Exercise directions ->
Return the data verbatim, without pictures.
*** Exercise materials Section Begins ***
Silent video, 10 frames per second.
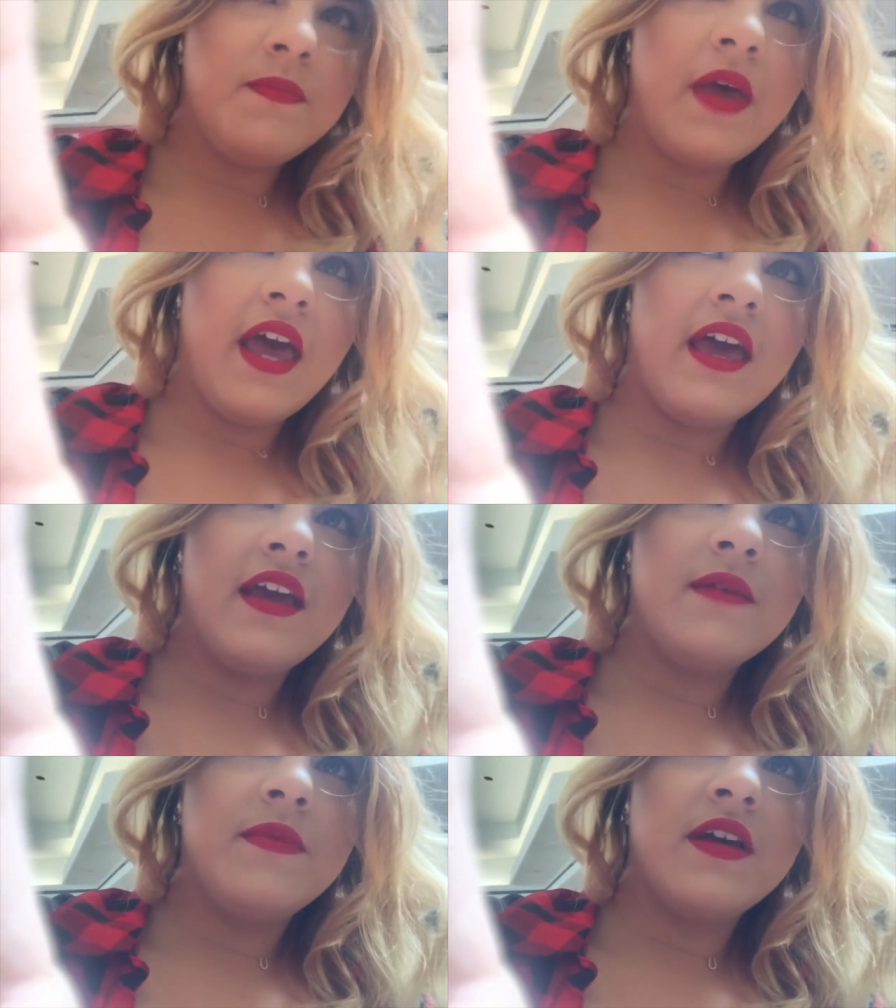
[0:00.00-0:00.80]

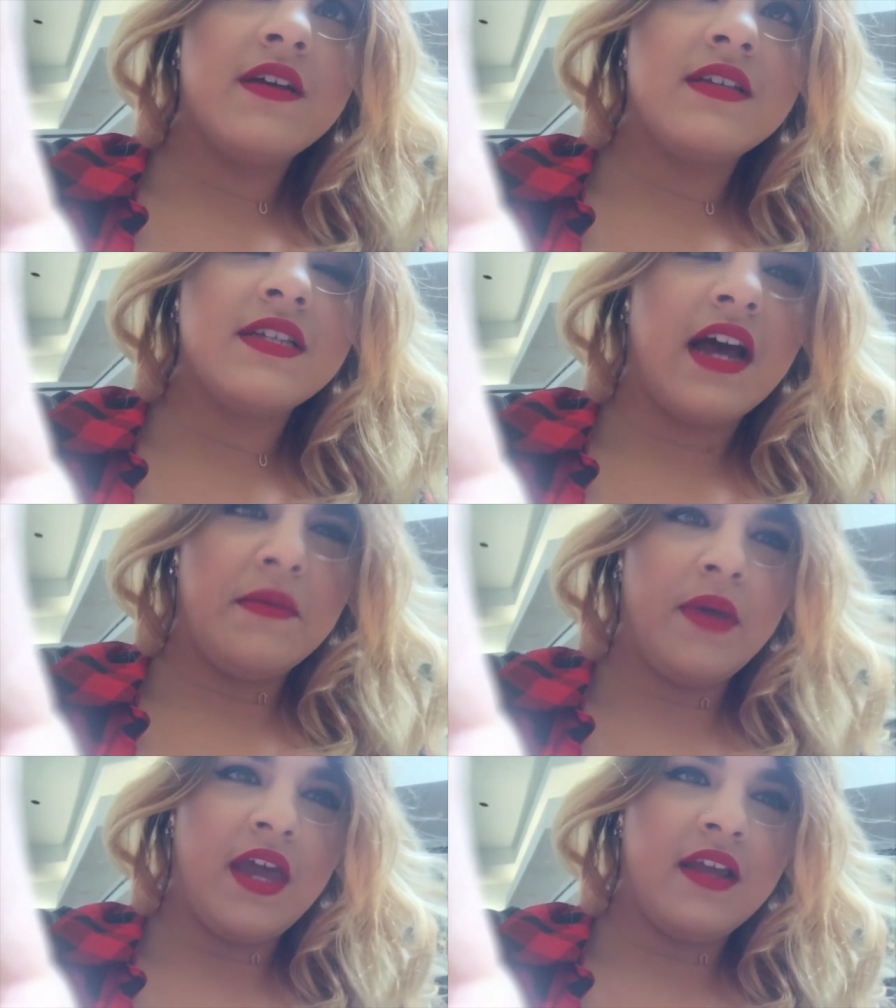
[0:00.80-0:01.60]
pay because I
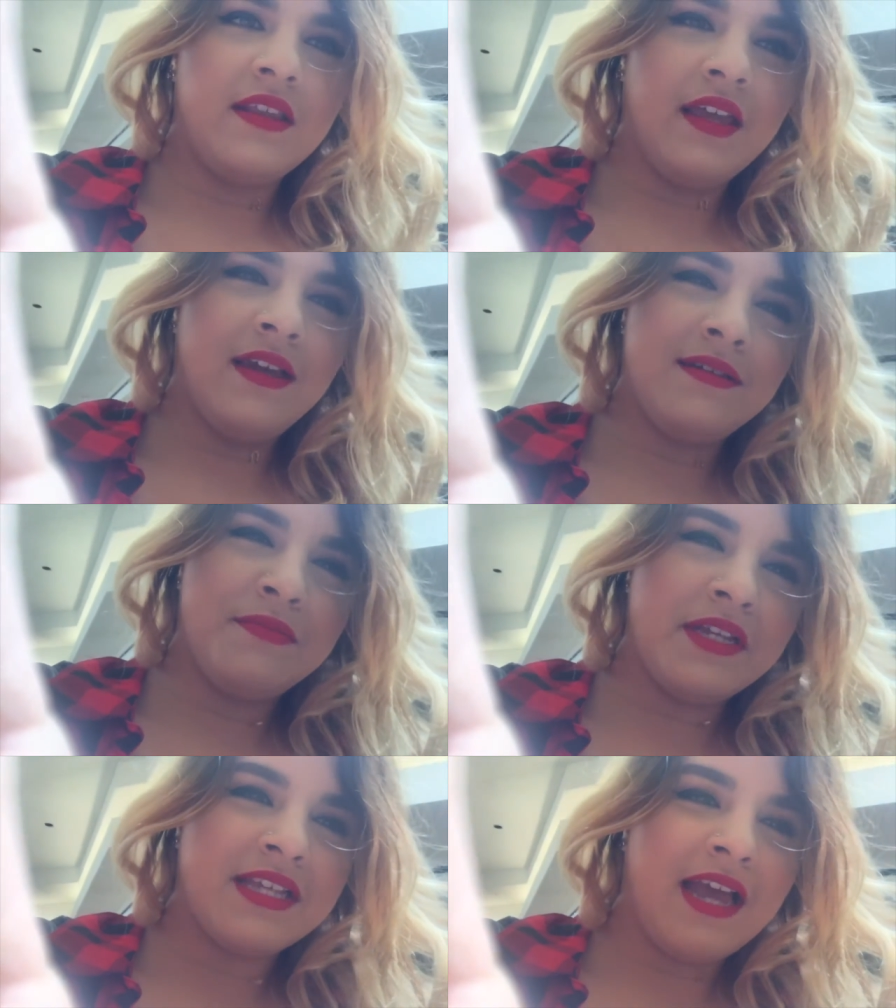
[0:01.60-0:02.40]
paid like
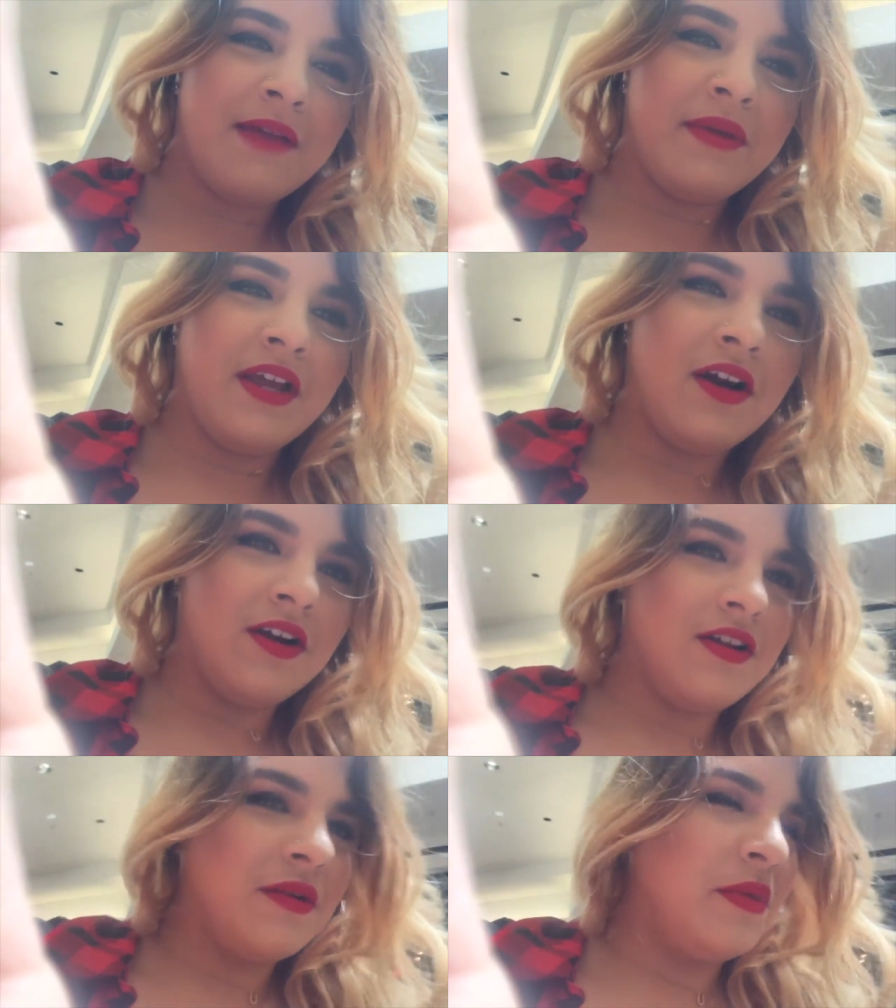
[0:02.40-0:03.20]
because I had my
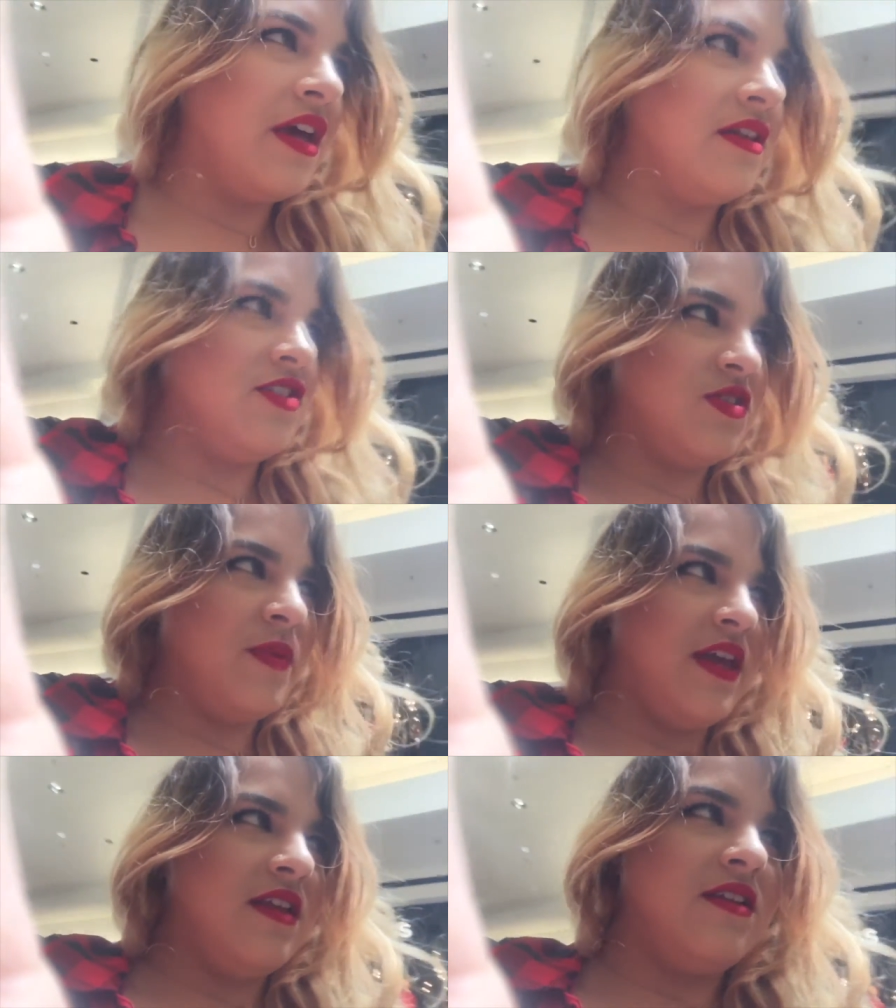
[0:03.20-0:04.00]
card on me I just
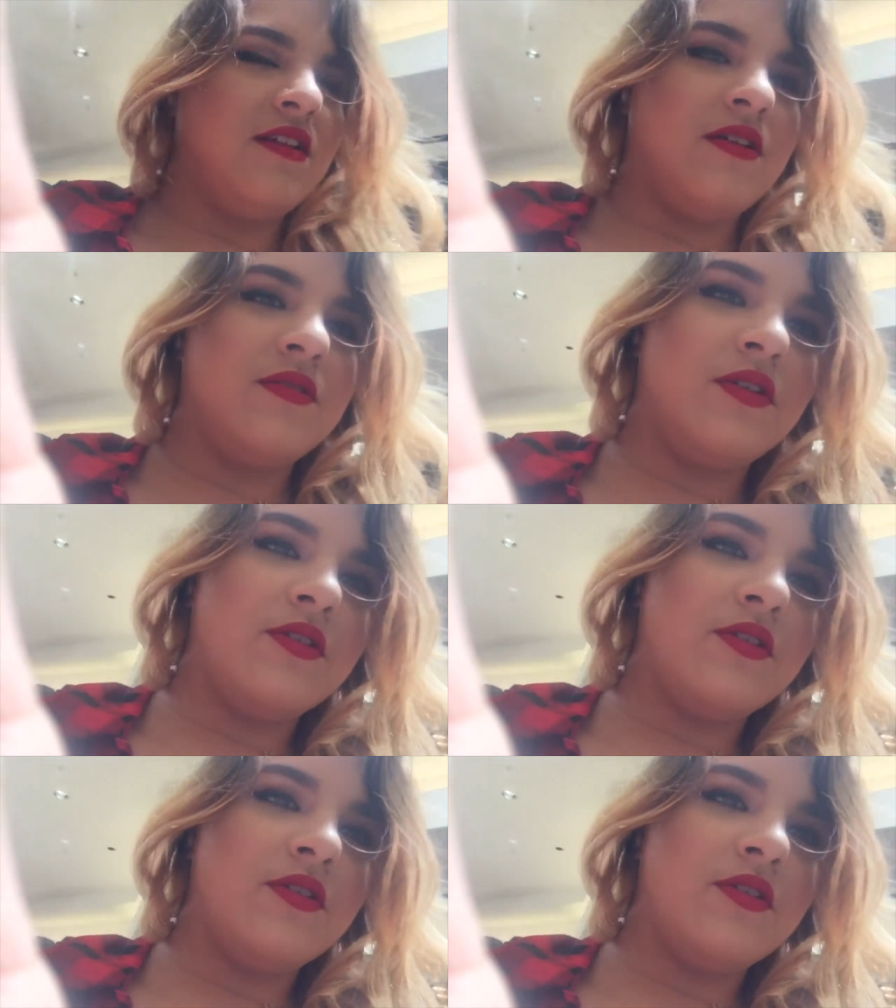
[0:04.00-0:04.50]
paid you know and the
*** Exercise materials Section Ends ***
Answer to this exercise ->
Silent video, 10 frames per second.
[0:00.00-0:00.80]

[0:00.80-0:01.60]
pay because I
[0:01.60-0:02.40]
paid like
[0:02.40-0:03.20]
because I had my
[0:03.20-0:04.00]
card on me I just
[0:04.00-0:04.50]
paid you know and the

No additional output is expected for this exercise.